Quarto esquerdo
Depois de passarmos a porta de entrada, estamos no hall. À esquerda, encostado à parede, um armário antigo, castanho-escuro, baixo, com uma peça de cerâmica tão moderna que parece fazer gala da sua inutilidade. À direita, um bengaleiro que parece uma árvore seca.
Avançando uns passos e virando à esquerda, entramos na sala. Não é muito grande, quadrada. A mesa e as seis cadeiras de palhinha estão em bom estado. Na parede em frente, um aparador antigo: dois potes pequenos e várias molduras com fotografias.

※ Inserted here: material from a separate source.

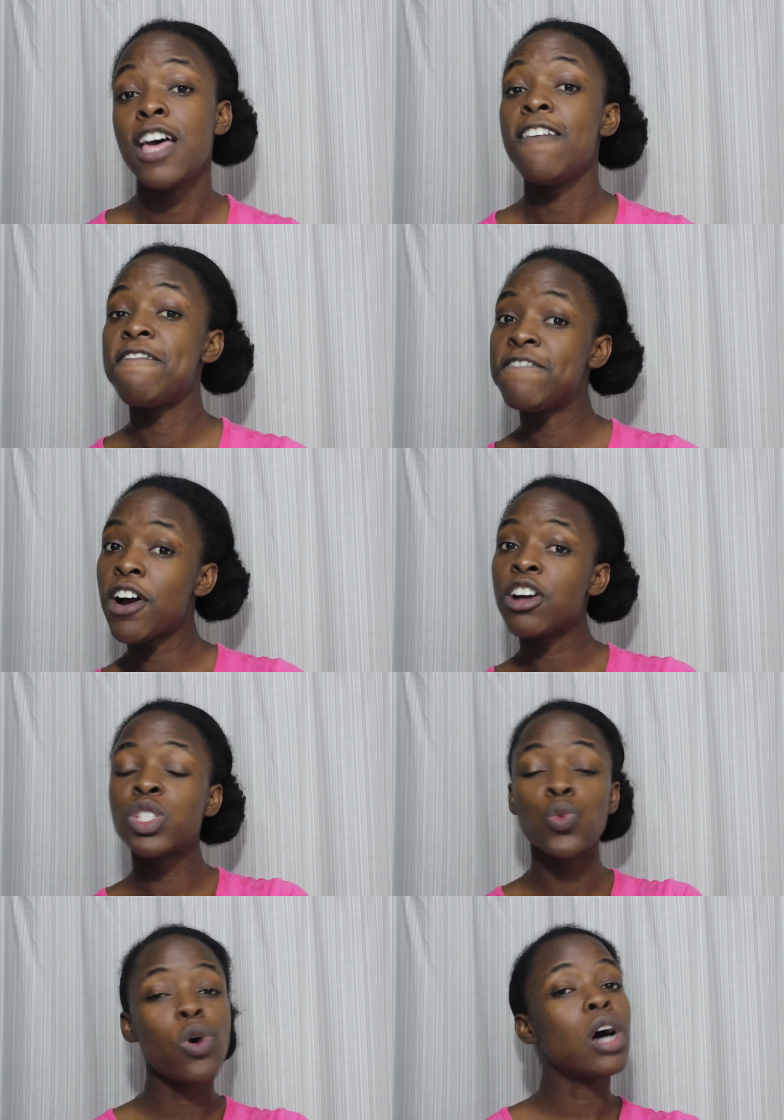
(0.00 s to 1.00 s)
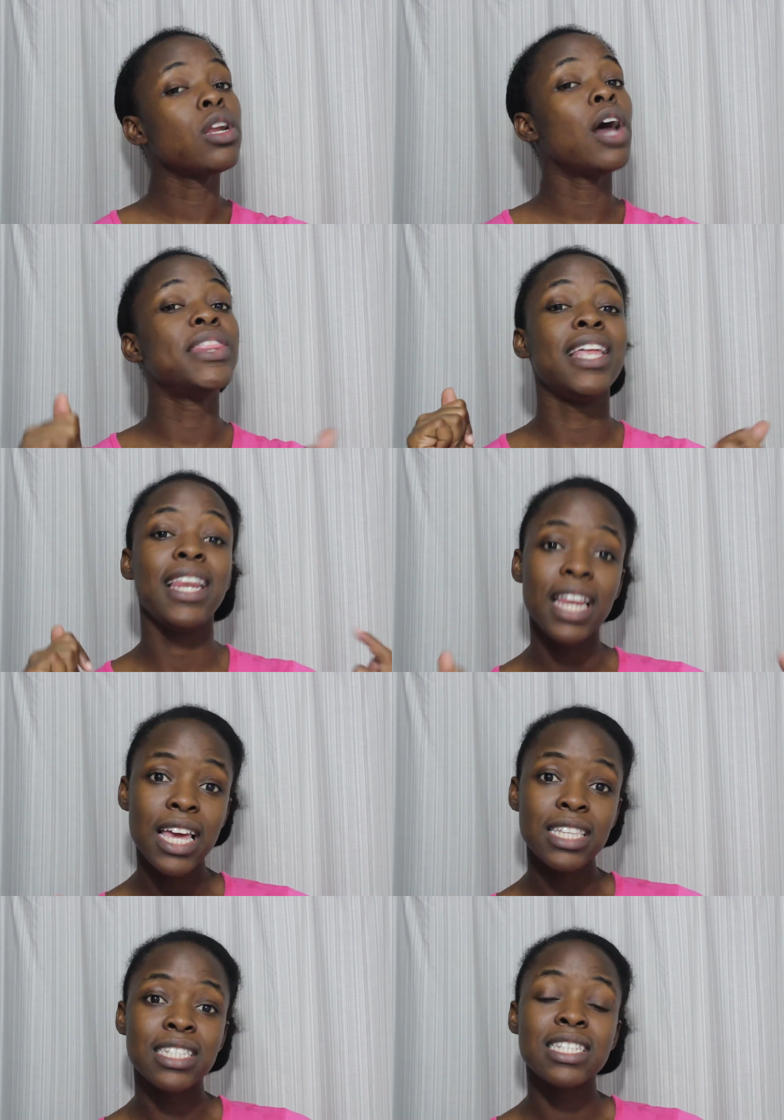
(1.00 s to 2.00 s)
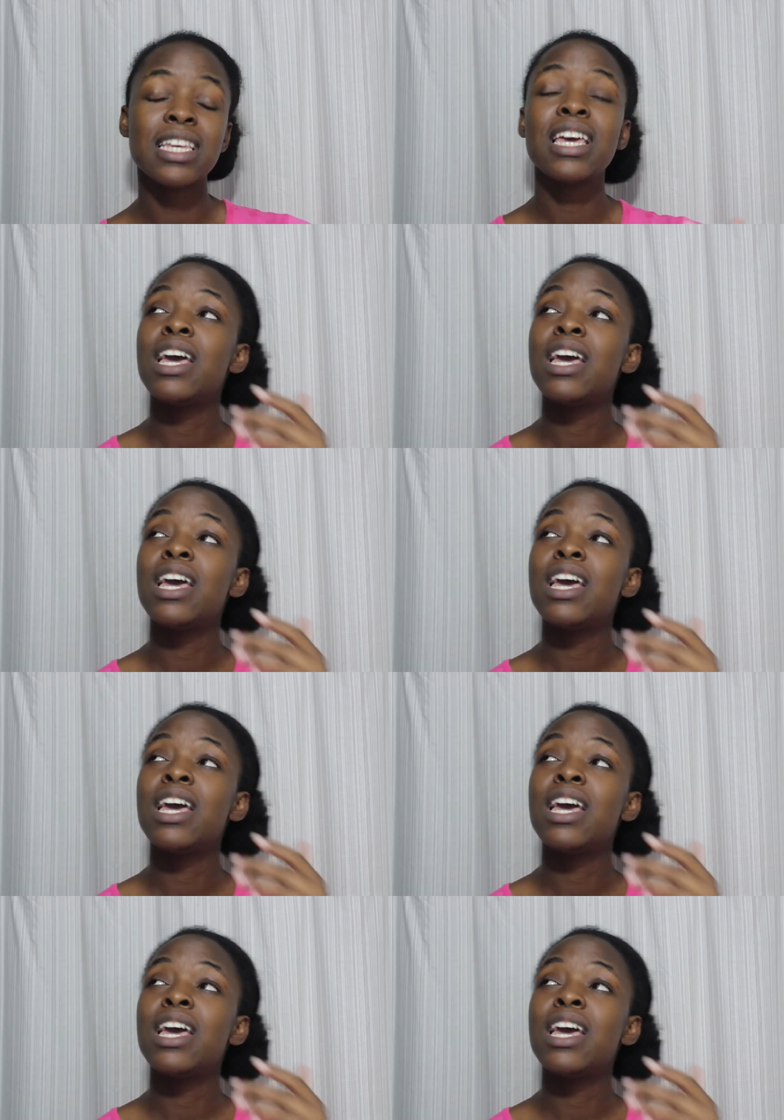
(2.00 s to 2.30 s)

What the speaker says: First one on the list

Vale a pena, vale sempre a pena, ver as fotografias, especialmente quando estamos à vontade, sem a presença dos retratados. Da esquerda para a direita, há uma ordem que vai de tempos mais recentes para o passado, das cores até ao preto-e-branco. Aqui, está uma fotografia muito recente de três senhores de idade. Um deles é aquele que podemos ver, nesta mesma sala, sentado no sofá, morto. Outra fotografia com os mesmos homens um pouco mais novos, numa esplanada, fazendo um brinde para a câmara, sorrindo à ignorância da morte, sem perder tempo a pensar se será a última vez que brindam, como se fizesse sentido uma pessoa estar sempre a sorrir e a pensar que poderá ser a última vez. A fotografia mais antiga é a de um homem de chapéu, a olhar para uma distância.
Se nos sentarmos no sofá, ficaremos, então, ao lado do morto. O senhor Aguiar está morto. Foi há pouco tempo, estávamos nós a entrar em casa e ele a morrer. A televisão está desligada e a mão do senhor Aguiar está perto do comando. Esta não foi, portanto, a última vez que viu televisão.
Sentiu-se mal, uma impressão estranha que talvez fosse uma dor, um grito silencioso, a boca aberta do afogado que sente os pulmões a encherem-se de água. Estava sentado e ficou com a cabeça inclinada, na mesma atitude de sesta solitária em que vivia há uns anos, viúvo, com um sobrinho distante, um médico que não consegue sair do hospital, que dorme numa tenda de campanha, o sobrinho a quem batem palmas todos os dias às 22h na rua em que o tio acaba de morrer.
O senhor Aguiar tinha passado os últimos dias com medo do vírus, desinfectando tudo, incluindo algum correio que ficava ilegível ou destruído. Não queria morrer, ainda tinha coisas para fazer, coisas que gostaria de fazer pela penúltima vez.
Os vizinhos raramente o vêem, pelo que ainda levarão algum tempo a lembrar-se de que vive ali alguém. O sobrinho irá ficar preocupado, quando, daqui a dois dias, ligar e ninguém atender. Irá usar a chave, entrar em casa e chamar pelo tio, de máscara e de luvas, por não querer contaminá-lo.